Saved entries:

========

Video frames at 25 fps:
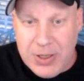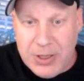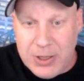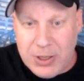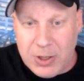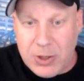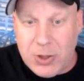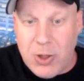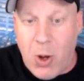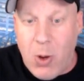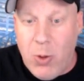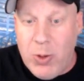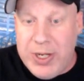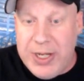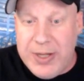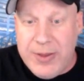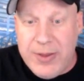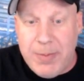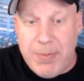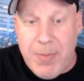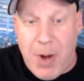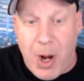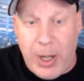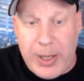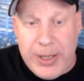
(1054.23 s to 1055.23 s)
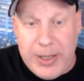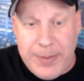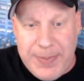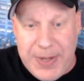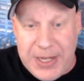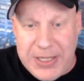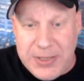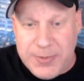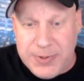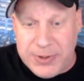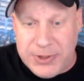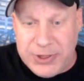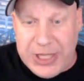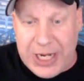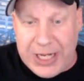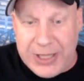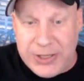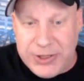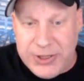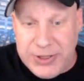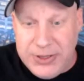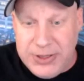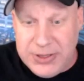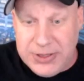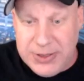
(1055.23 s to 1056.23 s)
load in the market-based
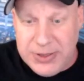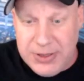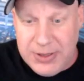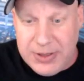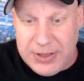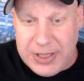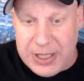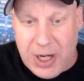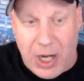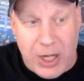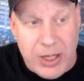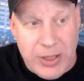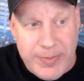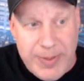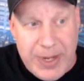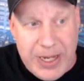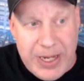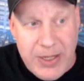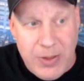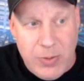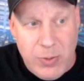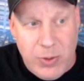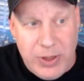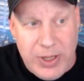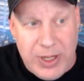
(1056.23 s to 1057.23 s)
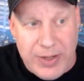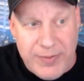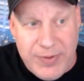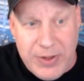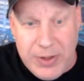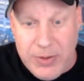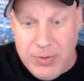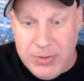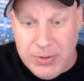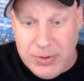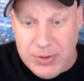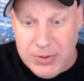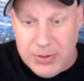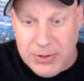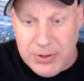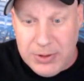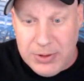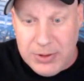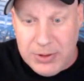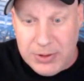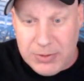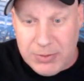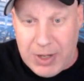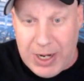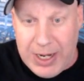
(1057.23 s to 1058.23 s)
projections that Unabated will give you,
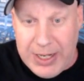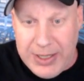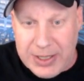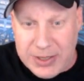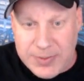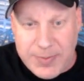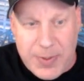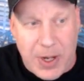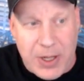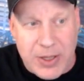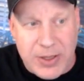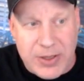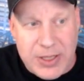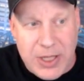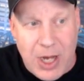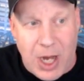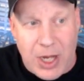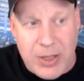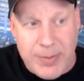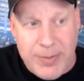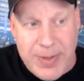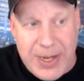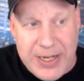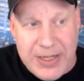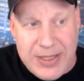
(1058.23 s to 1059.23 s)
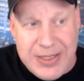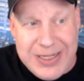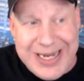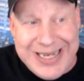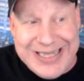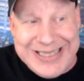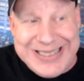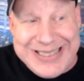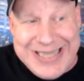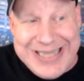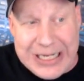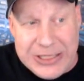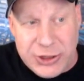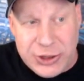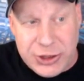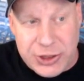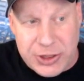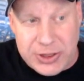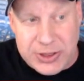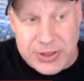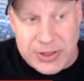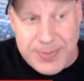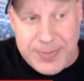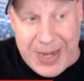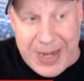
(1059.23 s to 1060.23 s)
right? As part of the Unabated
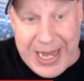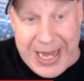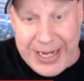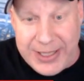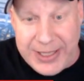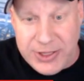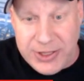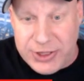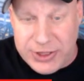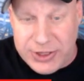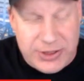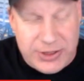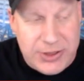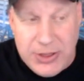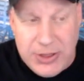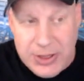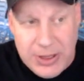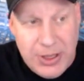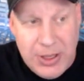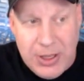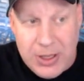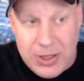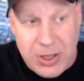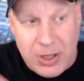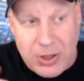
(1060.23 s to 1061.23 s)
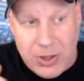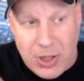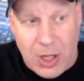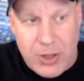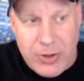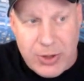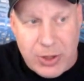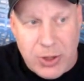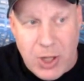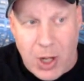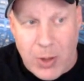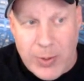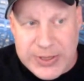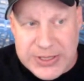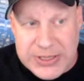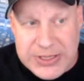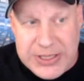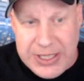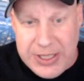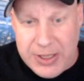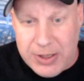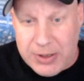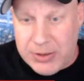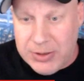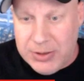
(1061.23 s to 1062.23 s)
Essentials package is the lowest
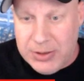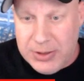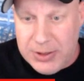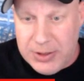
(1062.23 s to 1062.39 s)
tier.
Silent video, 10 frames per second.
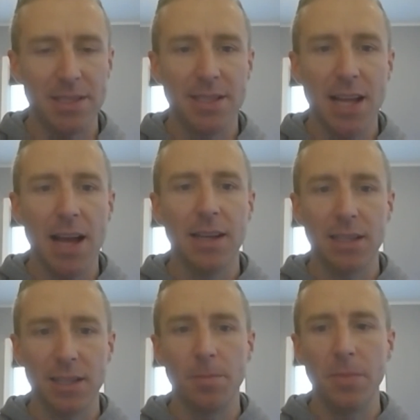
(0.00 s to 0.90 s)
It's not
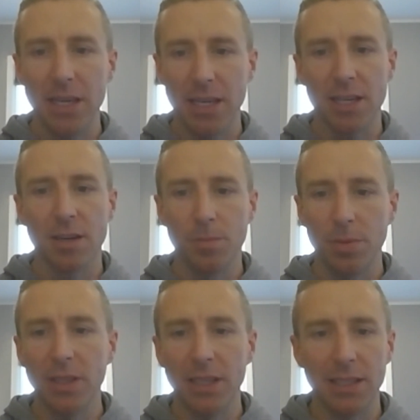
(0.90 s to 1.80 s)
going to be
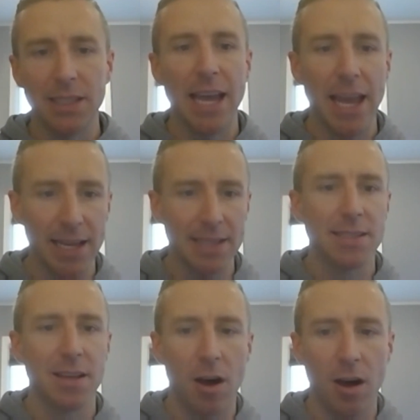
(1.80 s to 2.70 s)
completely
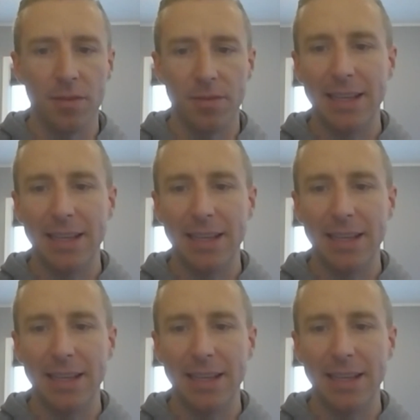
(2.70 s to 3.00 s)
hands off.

========

→ Task directions: In your copy of the records above, include no pictures and match every line exactly.

→ Response for this exercise:
Video frames at 25 fps:
(1054.23 s to 1055.23 s)
(1055.23 s to 1056.23 s)
load in the market-based
(1056.23 s to 1057.23 s)
(1057.23 s to 1058.23 s)
projections that Unabated will give you,
(1058.23 s to 1059.23 s)
(1059.23 s to 1060.23 s)
right? As part of the Unabated
(1060.23 s to 1061.23 s)
(1061.23 s to 1062.23 s)
Essentials package is the lowest
(1062.23 s to 1062.39 s)
tier.
Silent video, 10 frames per second.
(0.00 s to 0.90 s)
It's not
(0.90 s to 1.80 s)
going to be
(1.80 s to 2.70 s)
completely
(2.70 s to 3.00 s)
hands off.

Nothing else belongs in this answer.